This is how to train AIs to be convincing to us. The bet is that the best way to be convincing is to be truthful, if done in a suitable debate format.
(Our experience of real world debates shows the best way to be convincing is often different from truth, but real world debates are not done in a format proposed here.)
The bet is that the best way to be convincing is to be truthful, if done in a suitable debate format.
Is this an empirical statement? I have yet to see a debate where truthfulness is the deciding factor. Not to mention all of the hand waving around “what is truth” for any reasonably complicated task.
It is a philosophical statement. As I already said, what I call “logical debate” is hard to do in the real world. I quote Scott Alexander who stated my position better than I:
Logical debate has one advantage over narrative, rhetoric, and violence: it’s an asymmetric weapon. That is, it’s a weapon which is stronger in the hands of the good guys than in the hands of the bad guys… The whole point of logic is that, when done right, it can only prove things that are true.
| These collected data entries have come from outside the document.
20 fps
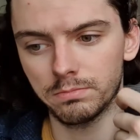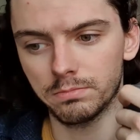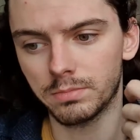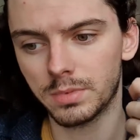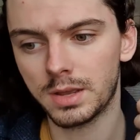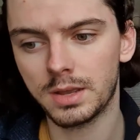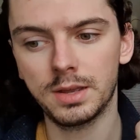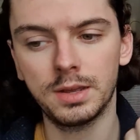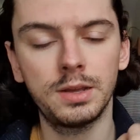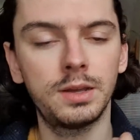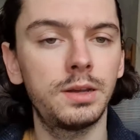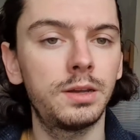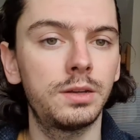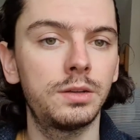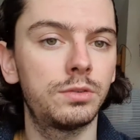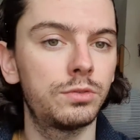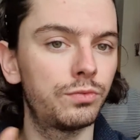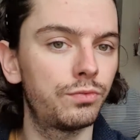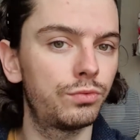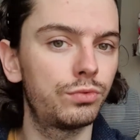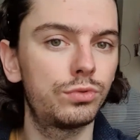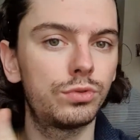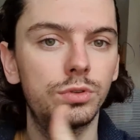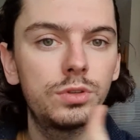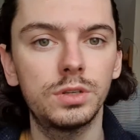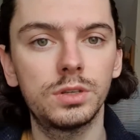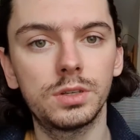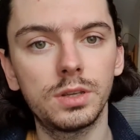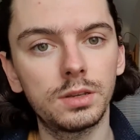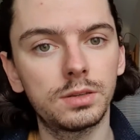Bah, vous
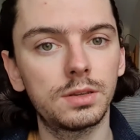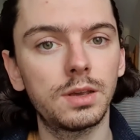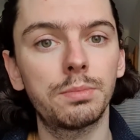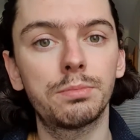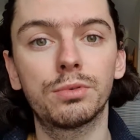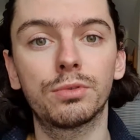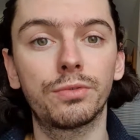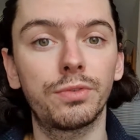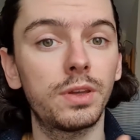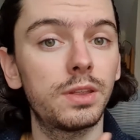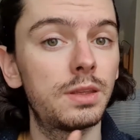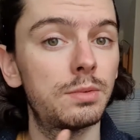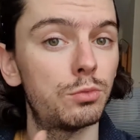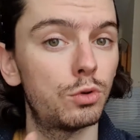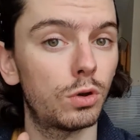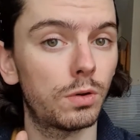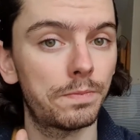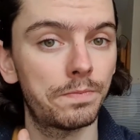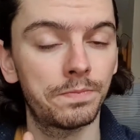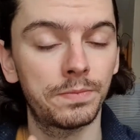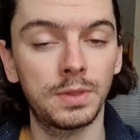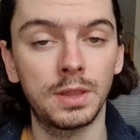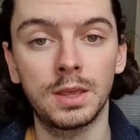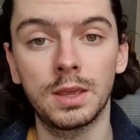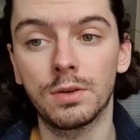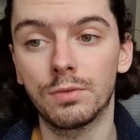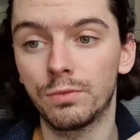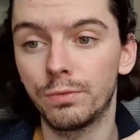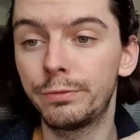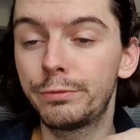utilisez ça pour faire des murs.
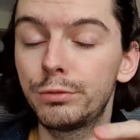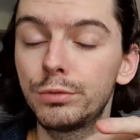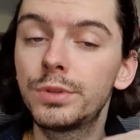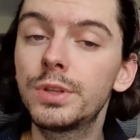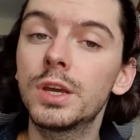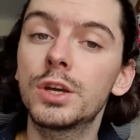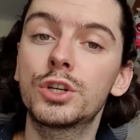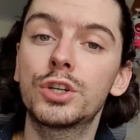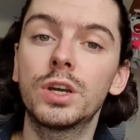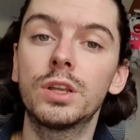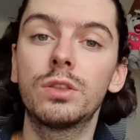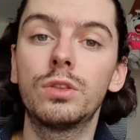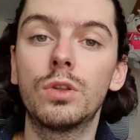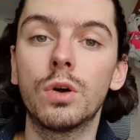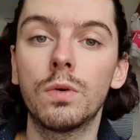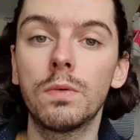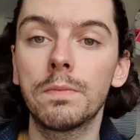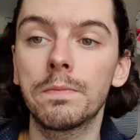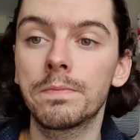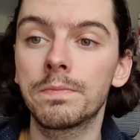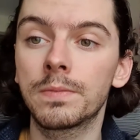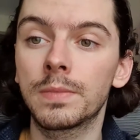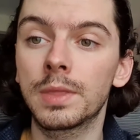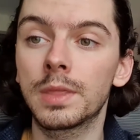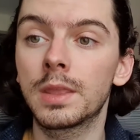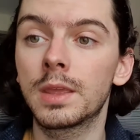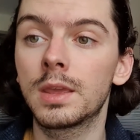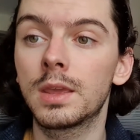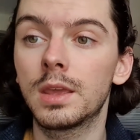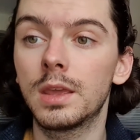Vous foutez un chat dedans
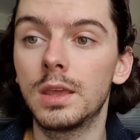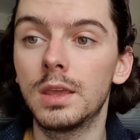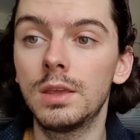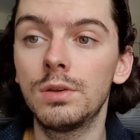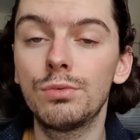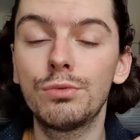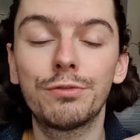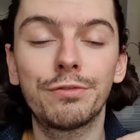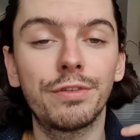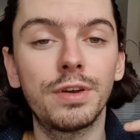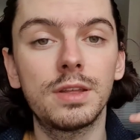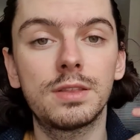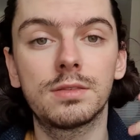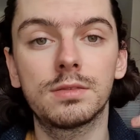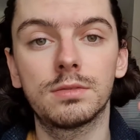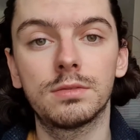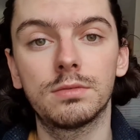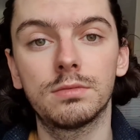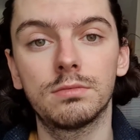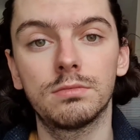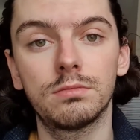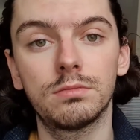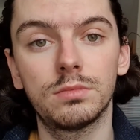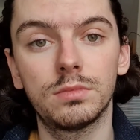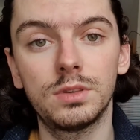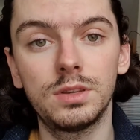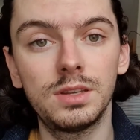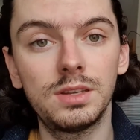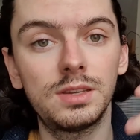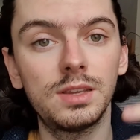et vous faites
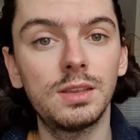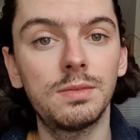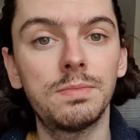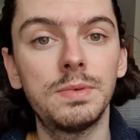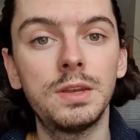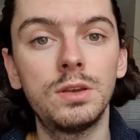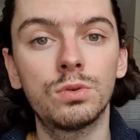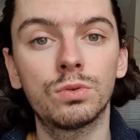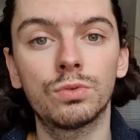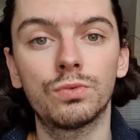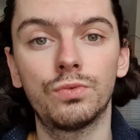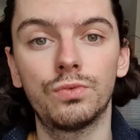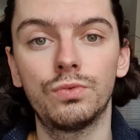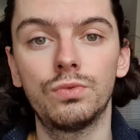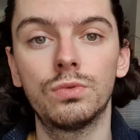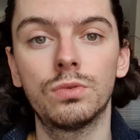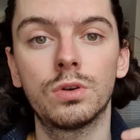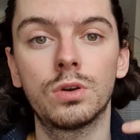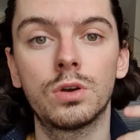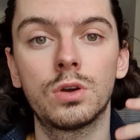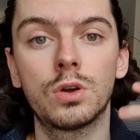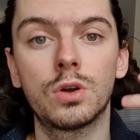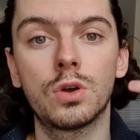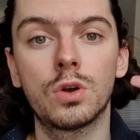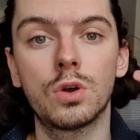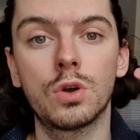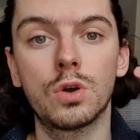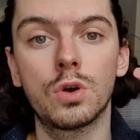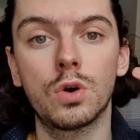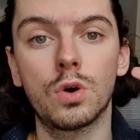17 millions de vues
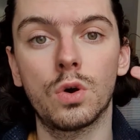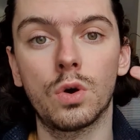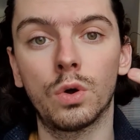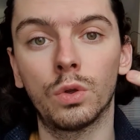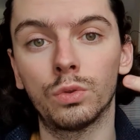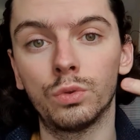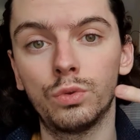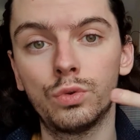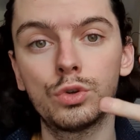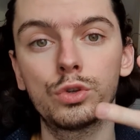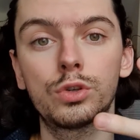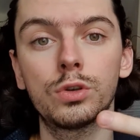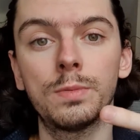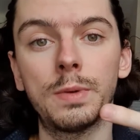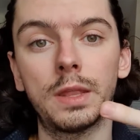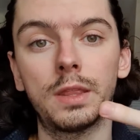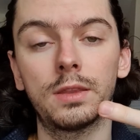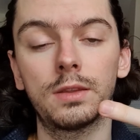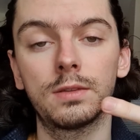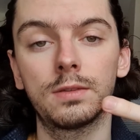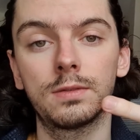en deux semaines.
“What is truth” is easy in principle. I support the correspondence theory of truth. The statement, “The digit is 7” is true, if the digit is 7.
I guess I’m not seeing how this usefully applies to the topic of the blog post. The example they give of the best place to vacation doesn’t correspond to any truth. Certain places maybe off limits due to various reasons (passport) but there is no truth to that question, there is just convincing. And that is true of most debates. Nobody debates if the digit 7 is 7.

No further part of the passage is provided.